Exercise requirements: Take the data below and filter it for lines containing the word "video"; show each line found.

Collected data entries
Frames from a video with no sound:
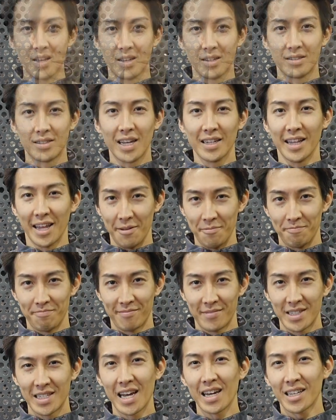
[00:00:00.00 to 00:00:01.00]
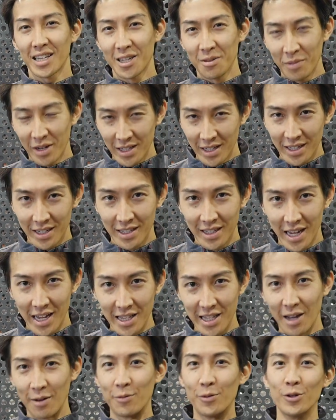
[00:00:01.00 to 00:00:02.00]
さてさっきまで着て
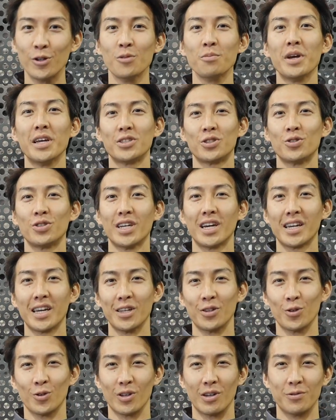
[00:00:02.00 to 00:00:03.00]
いたフルメッシュジャケット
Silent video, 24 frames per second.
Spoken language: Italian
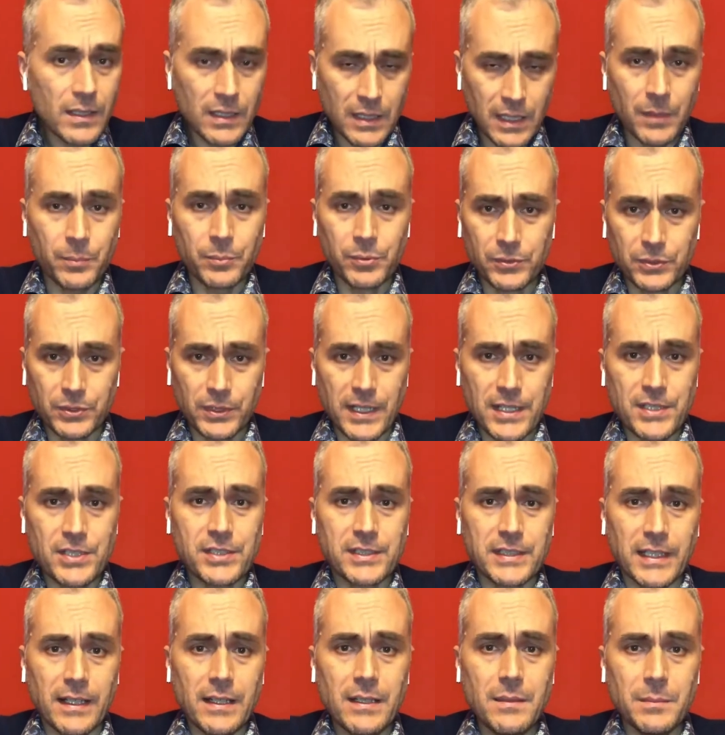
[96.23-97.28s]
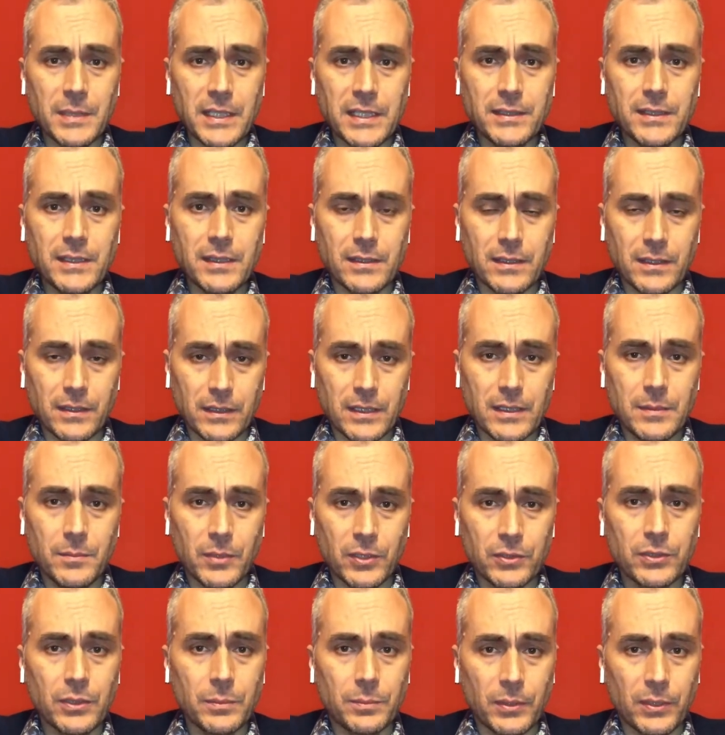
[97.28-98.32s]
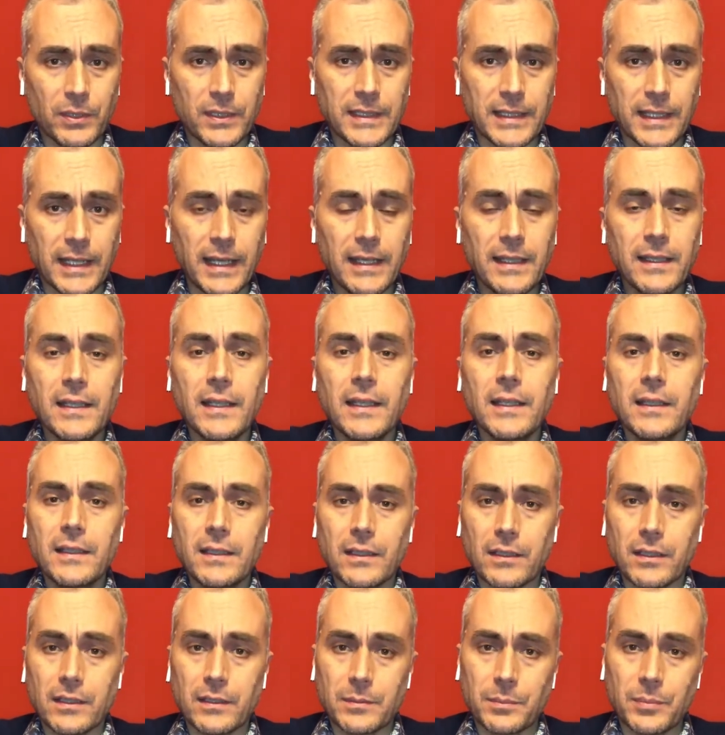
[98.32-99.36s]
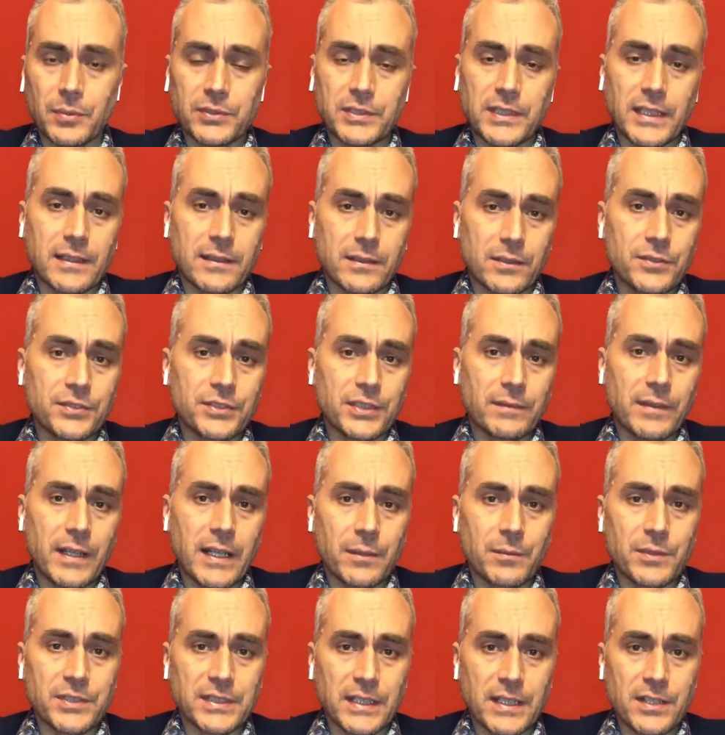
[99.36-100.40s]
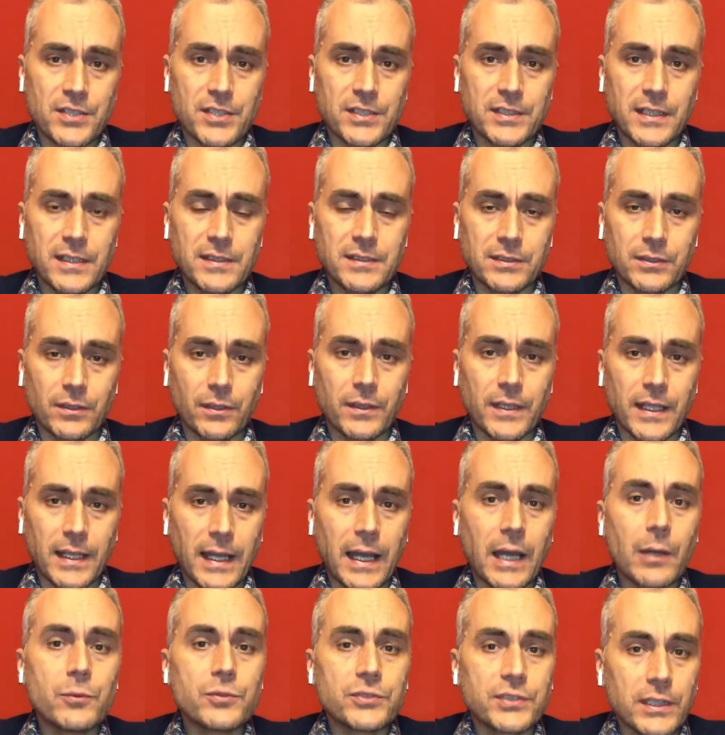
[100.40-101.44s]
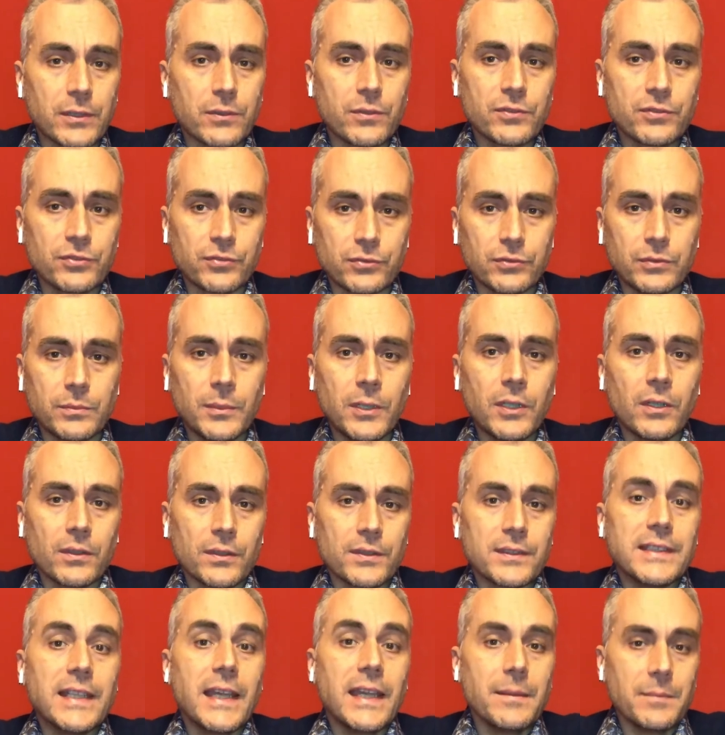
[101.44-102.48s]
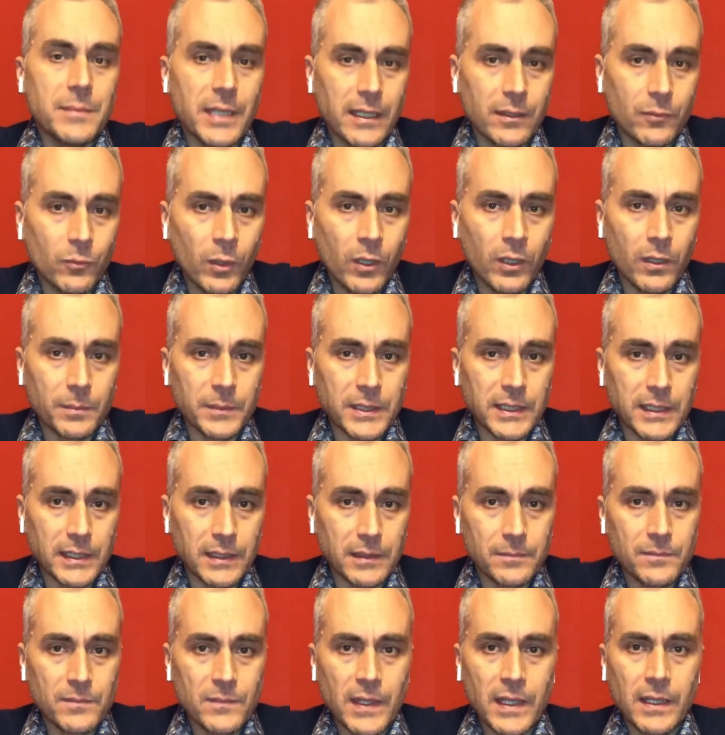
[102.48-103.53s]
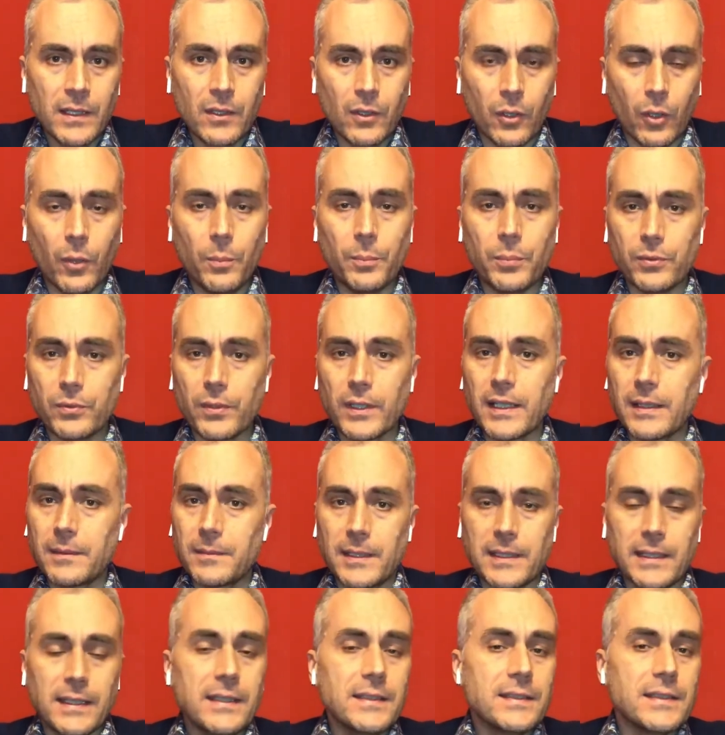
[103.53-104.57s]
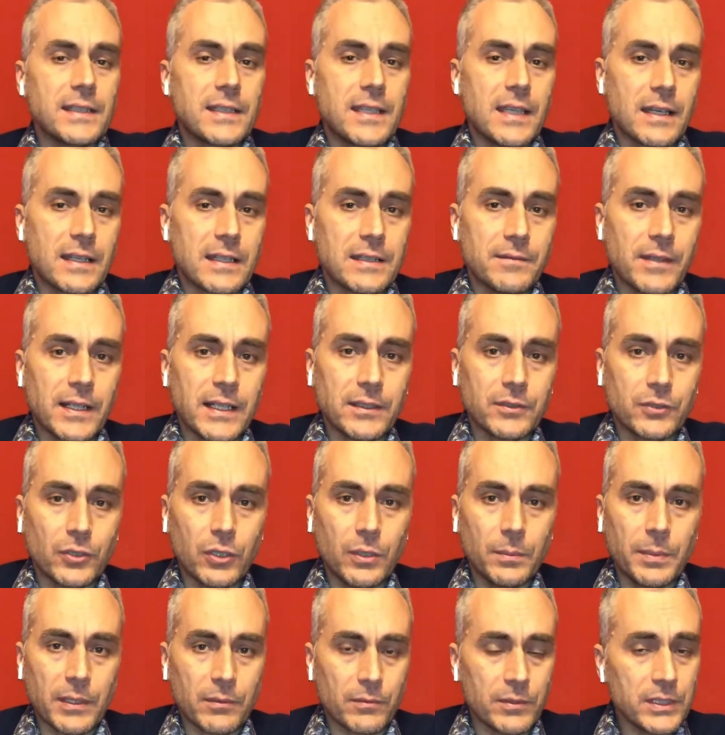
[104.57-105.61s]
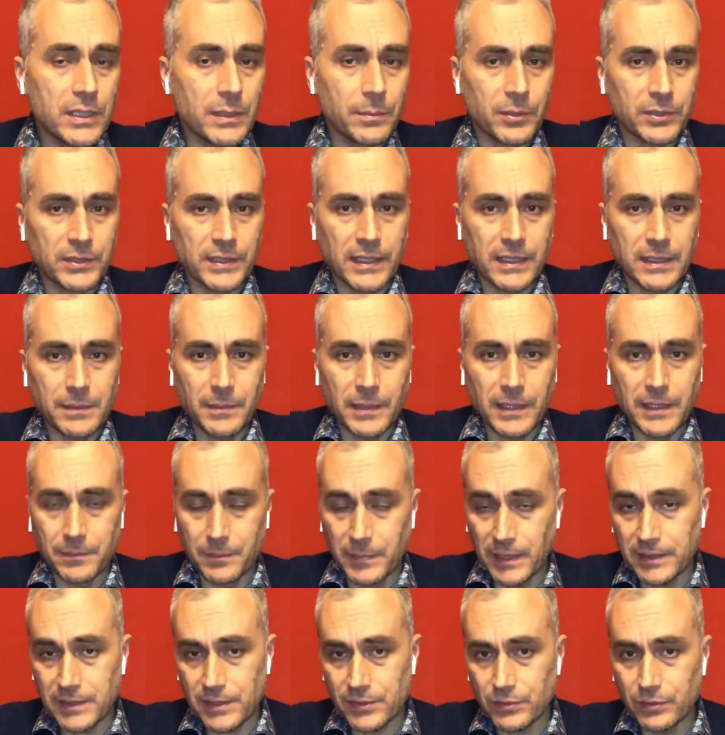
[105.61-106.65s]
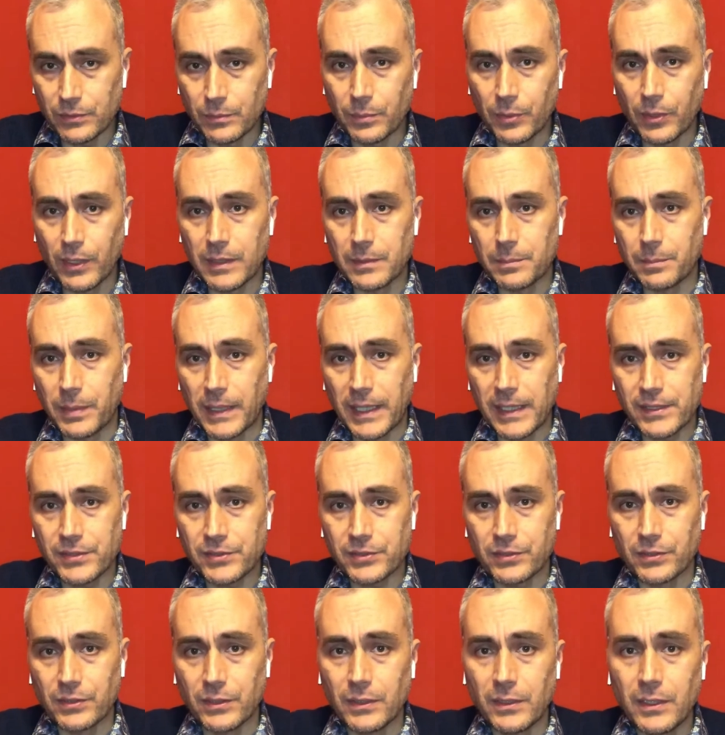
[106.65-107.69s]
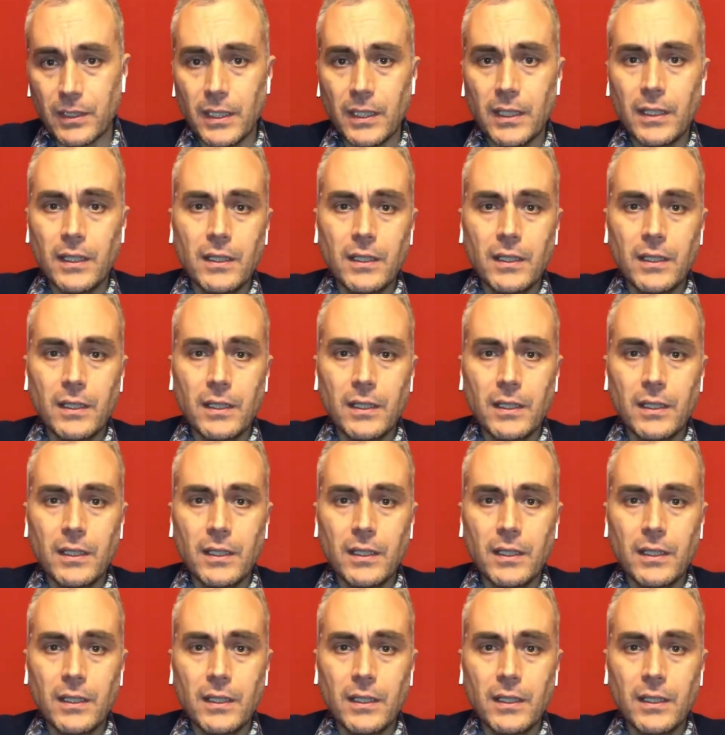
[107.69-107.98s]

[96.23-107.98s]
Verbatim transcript: appunto registrare il meeting in modo poi da eh, poter conservare questa registrazione a uso e consumo dei miei uomini oppure magari di chi arriverà dopo e quindi poter mettersi un po' al passo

Final answer:
Frames from a video with no sound:
Silent video, 24 frames per second.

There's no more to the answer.